The music of J.S. Bach is often cited as an example that appeals to the higher mind where geometric patterns of architectural infinity are appreciated. Certain slow movements in Anton Bruckner's symphonies are like devotional hymns of longing for the transcendental. They trigger a different psycho-physical nexus in our organic makeup than Bach. Other music makes us melancholy or happy, frisky or sleepy, nervous or unstable. It interacts with a literally different part of our being.

Any discussion of critical listening, to be inclusive and significant, cannot overlook the many very powerful ways in which music triggers bodily responses spanning the gamut from deep meditative states to emotionally intense experiences, mental appreciation to kinetic reactions wanting to move, dance or compress a few rolls of hay.
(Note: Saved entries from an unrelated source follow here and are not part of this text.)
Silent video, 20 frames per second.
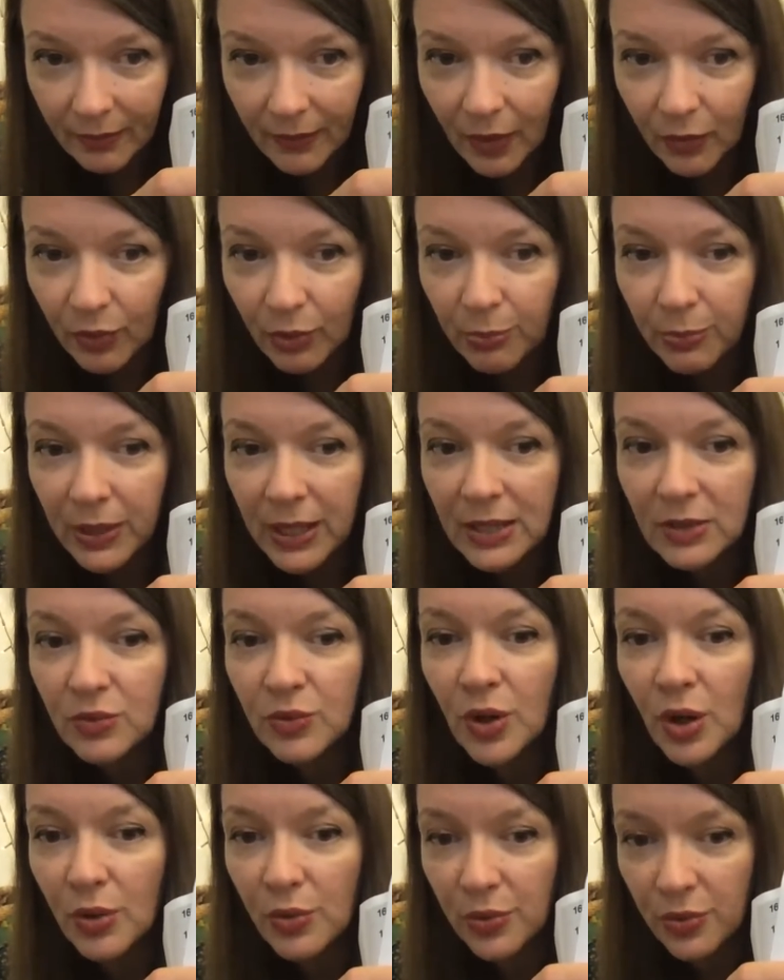repeat
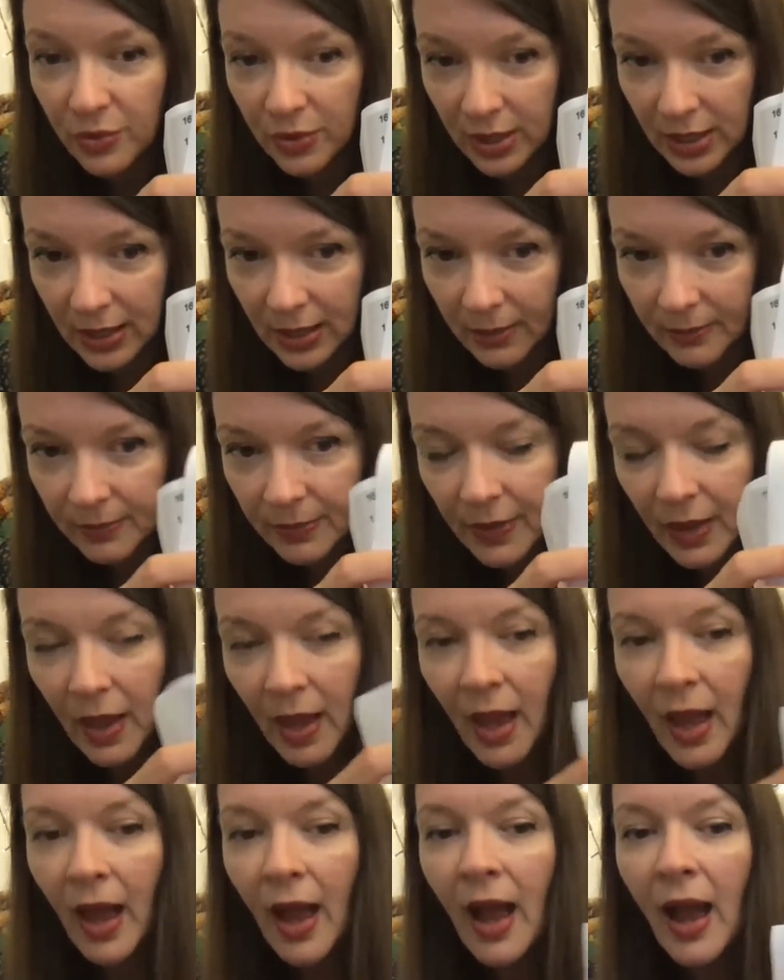row 3.
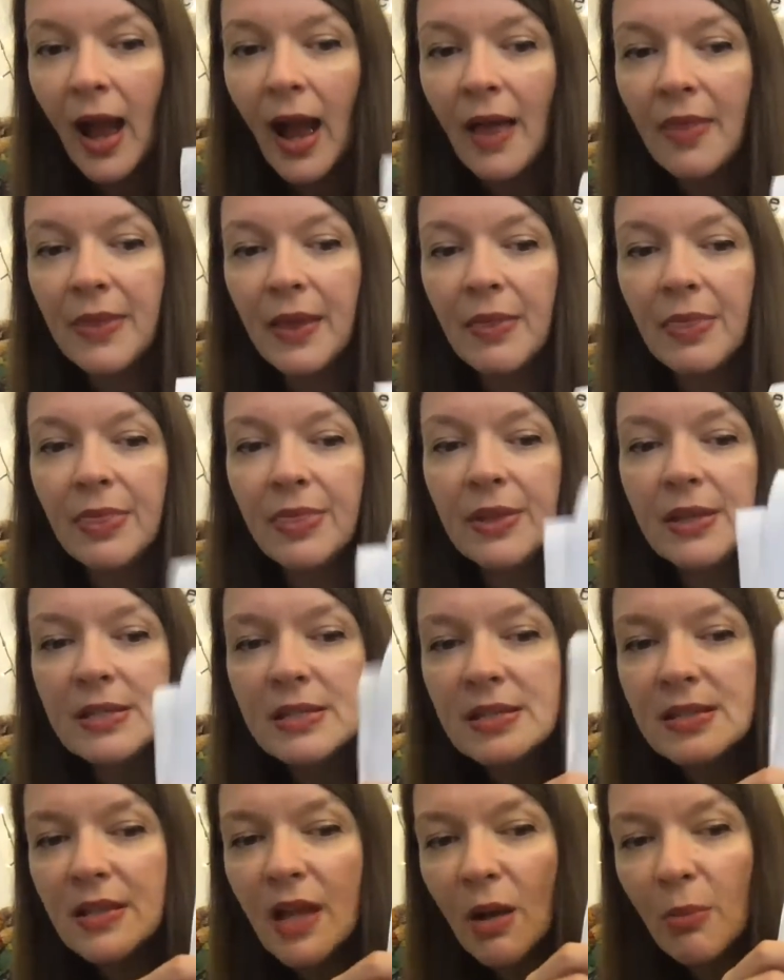And then
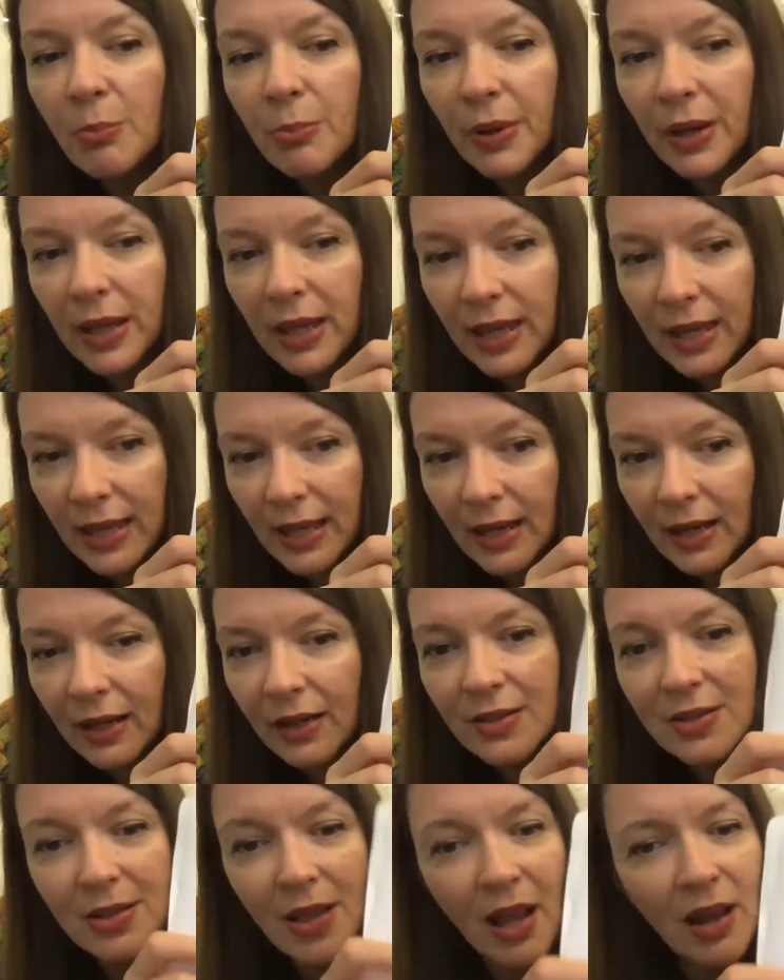this number here,
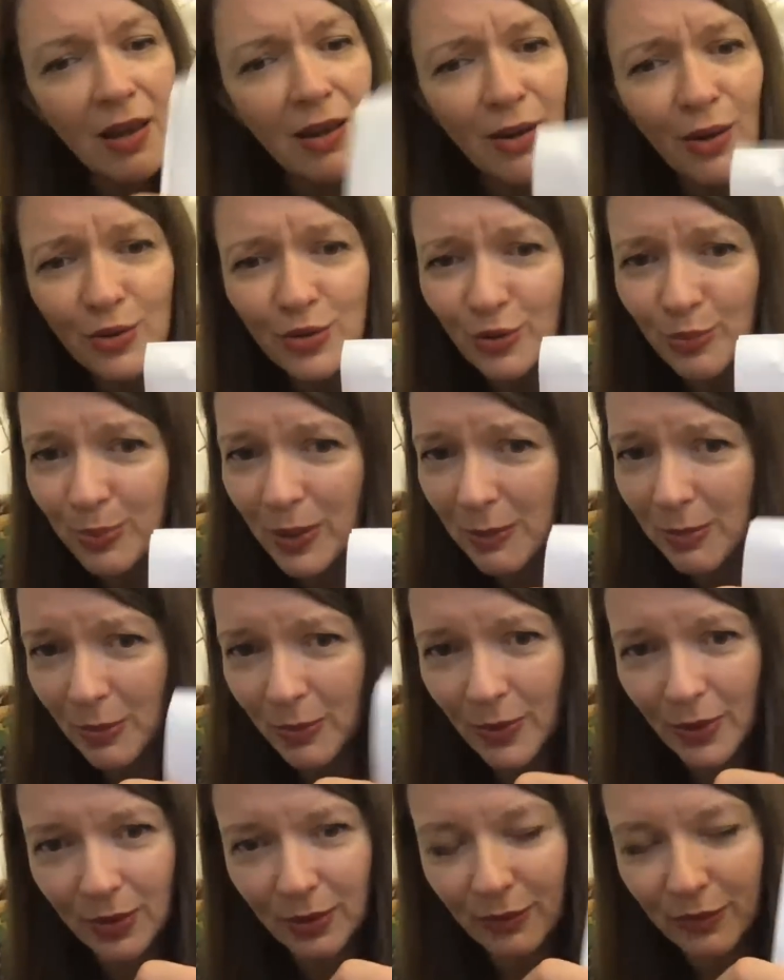because a lot of people
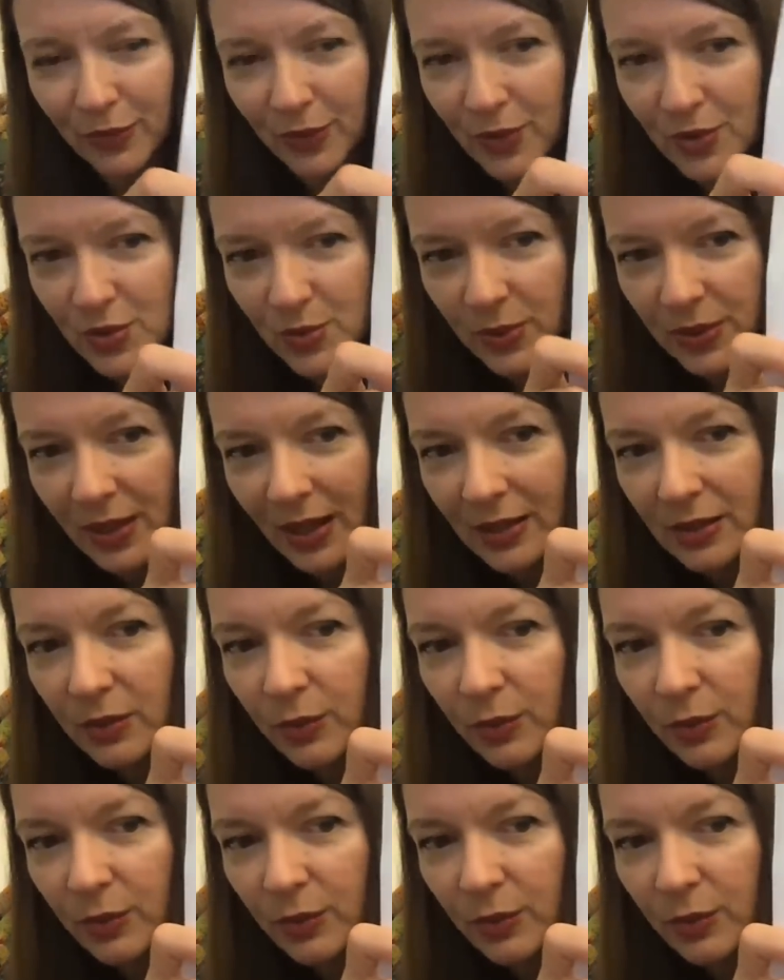were confused with that,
So when we ask "What do you listen for?", perhaps a more appropriate way to pursue the same line of inquiry would be "How do you expect to be stimulated?" And just below that, we might ask "How versatile is your personal arsenal of reactions to music?"

And below that one, how about: "What other sensory responses do you contribute to this experience besides your ears?" "What else is wired into this neural loop between your ears and brain?" "What else have you learned to bring to the party?" For surely, we can all predict that how these questions are answered will have a huge impact when we begin talking about what we're listening for, what we hope to take away from the gesture of hunkering down in front of our rigs to hit "play" and enter the zone. The zone of what, exactly?
Hey, it might turn out that your living room isn't properly zoned for such endeavors, right? You may have to retreat into the workout space or even bedroom. Or perhaps the musical zoning inspector should look at the clutter in your head space first or mandate a visit from the electrician to fix some of your internal wiring, patch up a few shorted connections perhaps?